Having graduated from university in late 2008 and being well and truly hooked on the notion of guiding internationally I set about the intricate task of worming my way onto the guiding circuit. In hindsight it was probably the worst time possible to achieve my goal; my emails of expressed interest were replied to with the common catchphrases “downturn,” “crash,” and “recession.” With the Celtic tiger a mere pussycat of its former boom bonanza, attaining any form of employment was a difficult feat. After nine months on the scratcher I had to bite the bullet and take a position in a local grocery store, my outdoor dream had suddenly turned into a trolleys and isles nightmare. My lowest point came when my cousin no more than eleven at the time, snapped a picture of me in full uniform behind the deli counter. He sent me the photo with the added text “fly fishing guide or deli dolly?”

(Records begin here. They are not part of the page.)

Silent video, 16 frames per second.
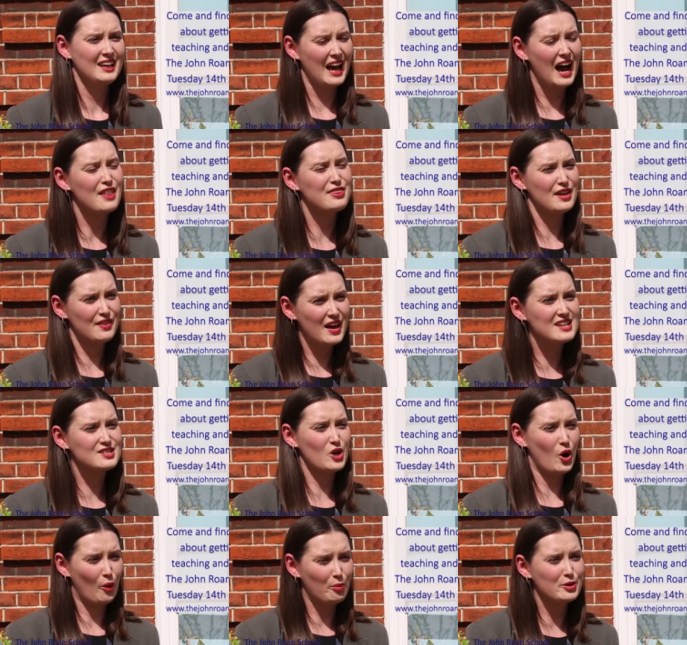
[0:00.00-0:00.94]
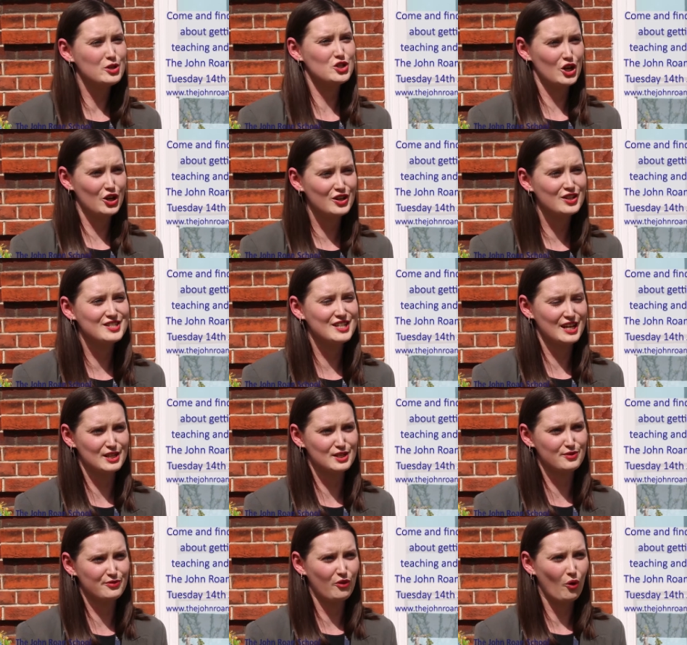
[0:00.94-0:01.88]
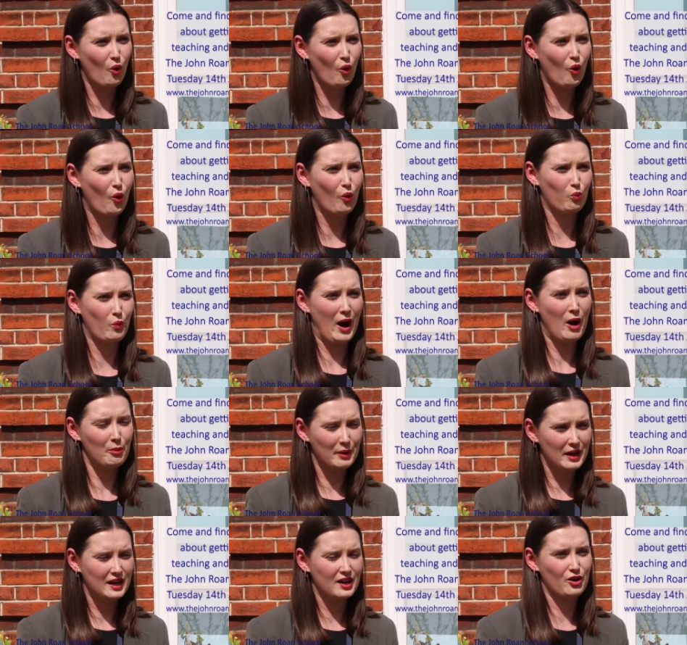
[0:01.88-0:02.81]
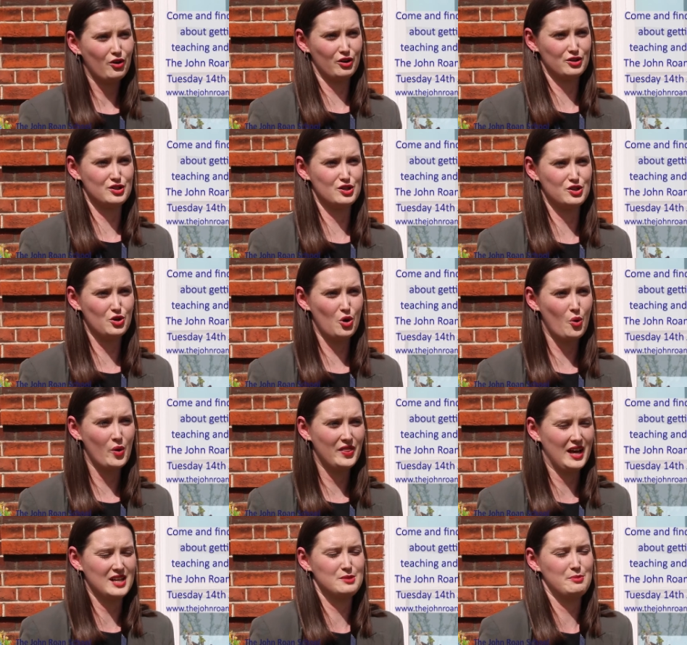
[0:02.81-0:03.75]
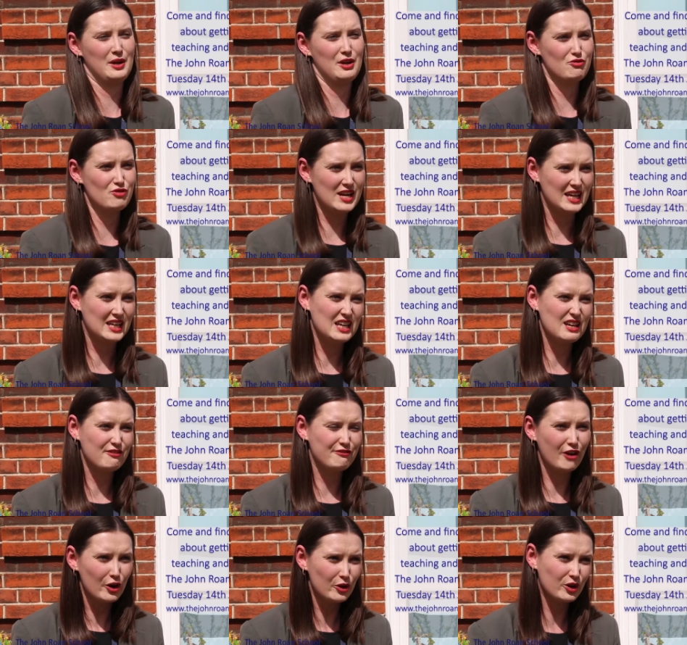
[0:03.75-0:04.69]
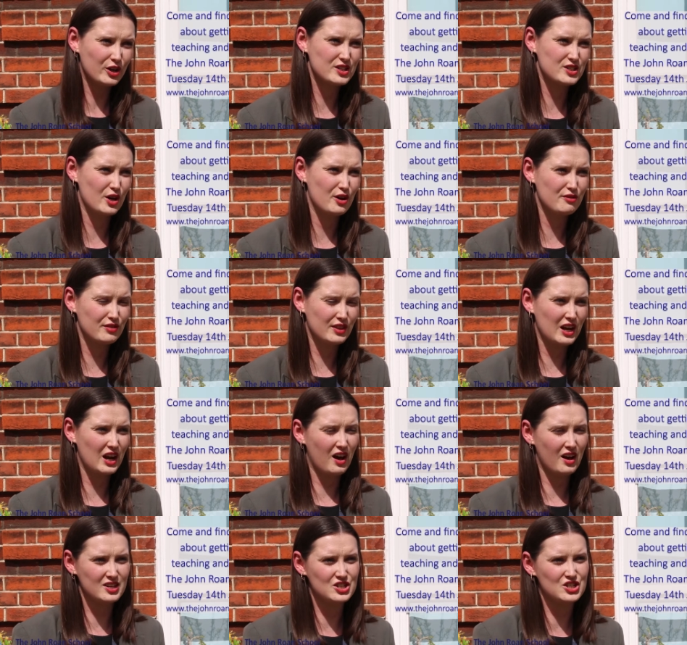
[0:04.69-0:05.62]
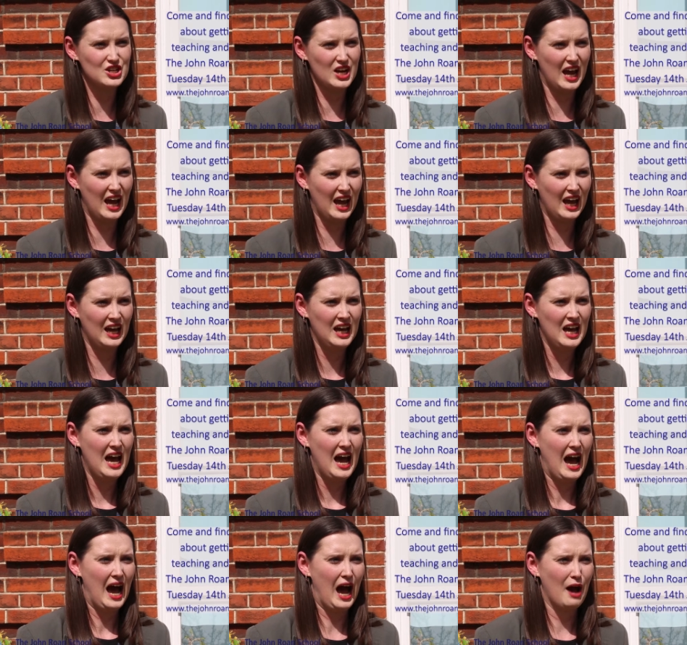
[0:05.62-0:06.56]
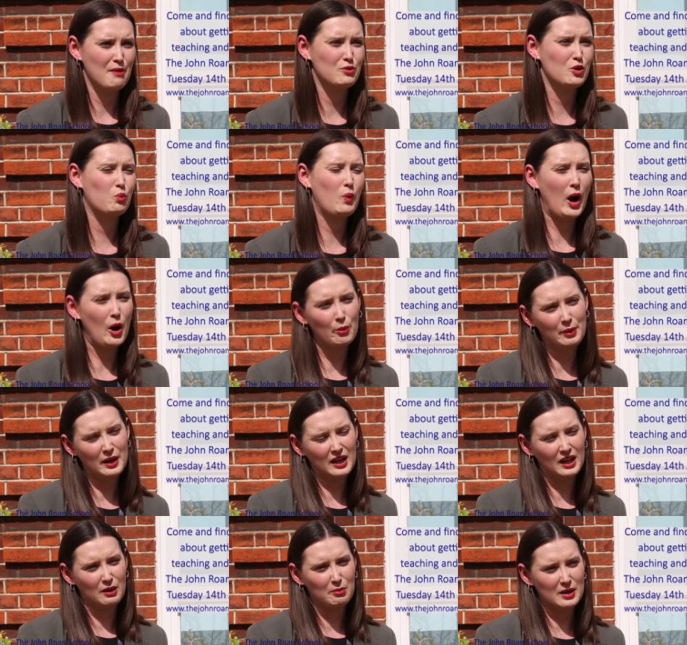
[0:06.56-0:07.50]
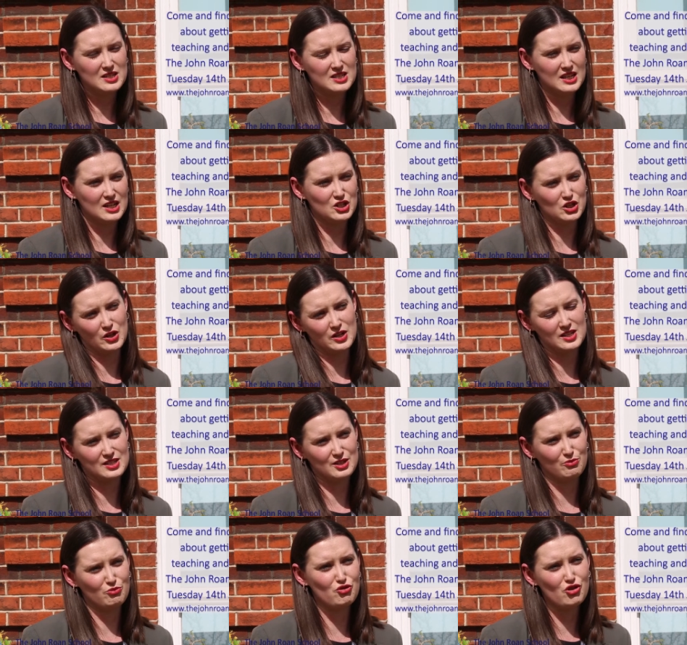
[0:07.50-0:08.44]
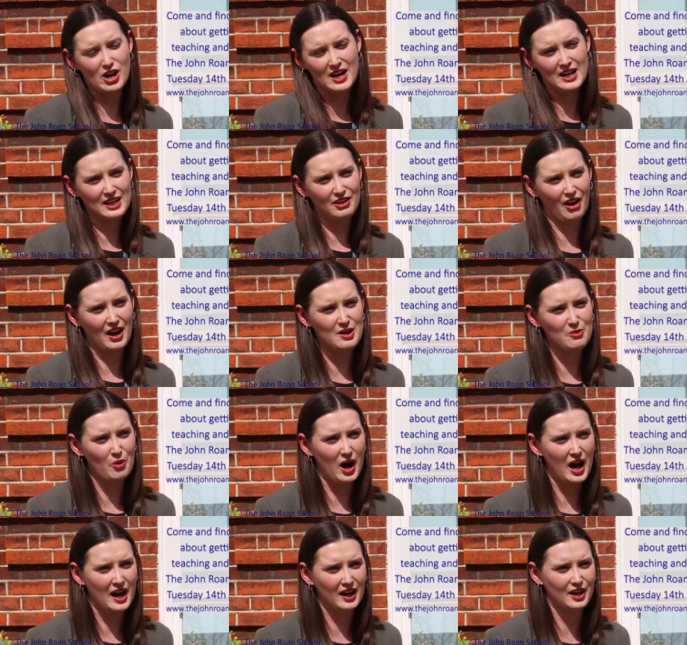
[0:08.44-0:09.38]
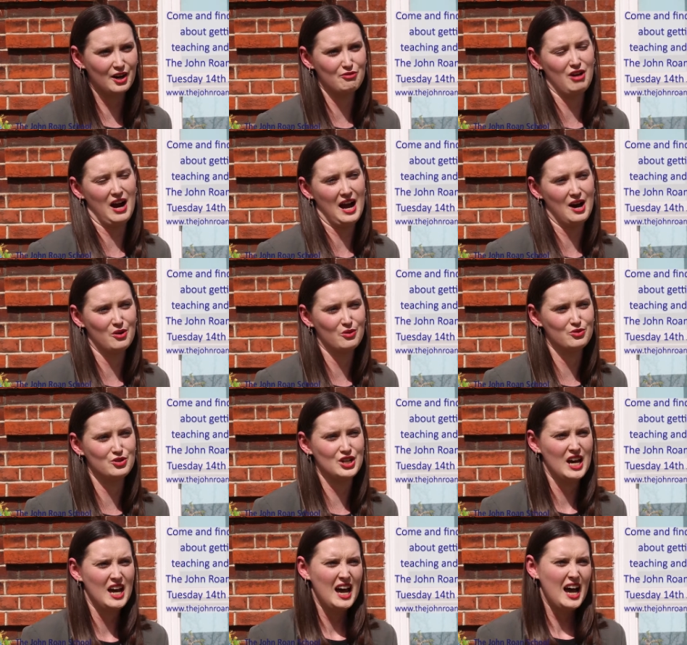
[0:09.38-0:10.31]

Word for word: yeah, I think there's opportunities for well-being across the school and that's been a really key focus over the last year. Um, the Wellbeing Committee are doing some really great work around,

Recounting a single moment or memory from those nine months is impossible, having no interest in my duties it was only a means to an end. So when a week passes like the one we just had I appreciate all the more the events and experiences that no doubt I and the guests will recount for years to come. Stories at the guide cabin can go back years, recounting in intricate detail individual fish, flies, guests, et cetera.

Guiding late into the evening at Kau Tapen Lodge can be very special, referred to by many as the “magic hour” your guiding takes on a whole new perspective; as the light fades your senses change from visual to acoustic. You find yourself in an almost trance-like state gazing into the darkness, head tilted slightly, and ear intently cocked for any telltale sounds of action. To the trained ear it’s possible to discern a good cast for a bad one. Instruction at this hour is futile, so as a guide you persistently want to hear the running line tap the reel, closely followed by a deft plop as the fly lands close to the far bank. Fishing close to the surface the initial take is unmistakeable, a crisp surge of water churning, one must wait for the clutch on the reel to click before you can be sure of a solid hook set. An elated guest may also confirm the same with one of the many hook-up phrases such as “fish on”, “ oh ya baby”, etc. etc. The next matter of interest is the size of the specimen hooked, usually denoted by the splash following a jump. Once the reel begins to click for the second time it is time to call your charges to the bank while you dash for the net. Mr. Sean Clarke and Edward Evans were my guests on Wednesday evening when the late night orchestra started and the scene just described repeated itself three times before it was time to hit the road.
Our guests experienced the best week of the season so far and managed to hook into an impressive 229 trout of which 166 were landed. Some of the better sessions in terms of numbers included Ron Clark’s Tuesday total of 8 fish. At 77 years old, Ron, with a group of American friends William Stoney, William Alford, and Harvey Bender, reminisced on how they had met and times they had spent together in Alaska over a period of 12 years. The many valuable memories had fused together in what William Alford described as their “final hurrah”. William Bush and David Blazes, complete novices with the double-hander, slowly got to grips with the task at hand and each accounted for a total of 19 fish.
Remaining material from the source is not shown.